## PROBLEM DESCRIPTION:
What is needed is an exact copy of every line from the one with "(1853.07 s to 1853.58 s)" to the end of the entries below, without the pictures.

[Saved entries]
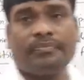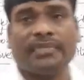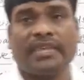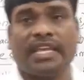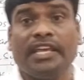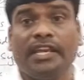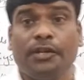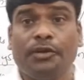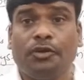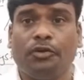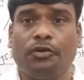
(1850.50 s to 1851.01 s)

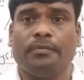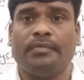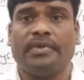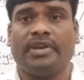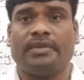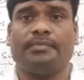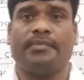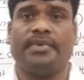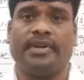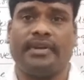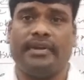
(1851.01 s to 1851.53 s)
in
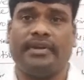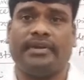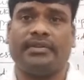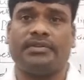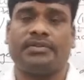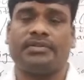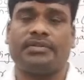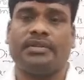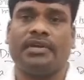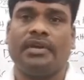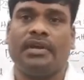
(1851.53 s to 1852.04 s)
human
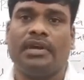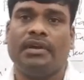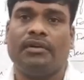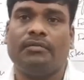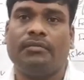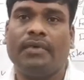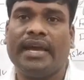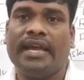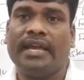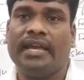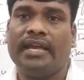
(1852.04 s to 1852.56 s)
beings.
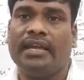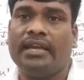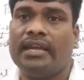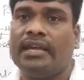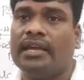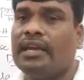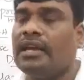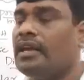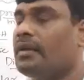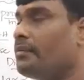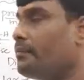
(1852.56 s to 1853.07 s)
Why?
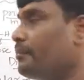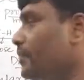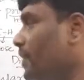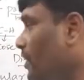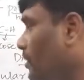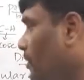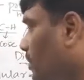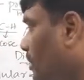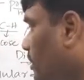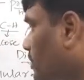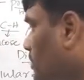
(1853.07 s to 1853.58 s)

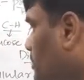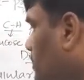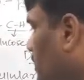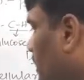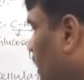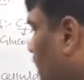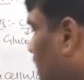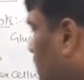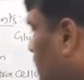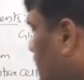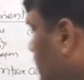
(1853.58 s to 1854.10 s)

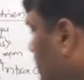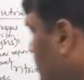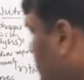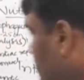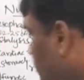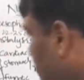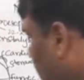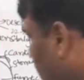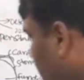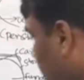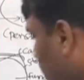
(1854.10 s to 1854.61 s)
Because in
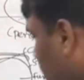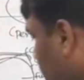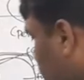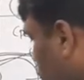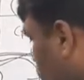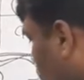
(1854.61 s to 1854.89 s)
this cecum,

## EXERCISE RESPONSE:
(1853.07 s to 1853.58 s)

(1853.58 s to 1854.10 s)

(1854.10 s to 1854.61 s)
Because in
(1854.61 s to 1854.89 s)
this cecum,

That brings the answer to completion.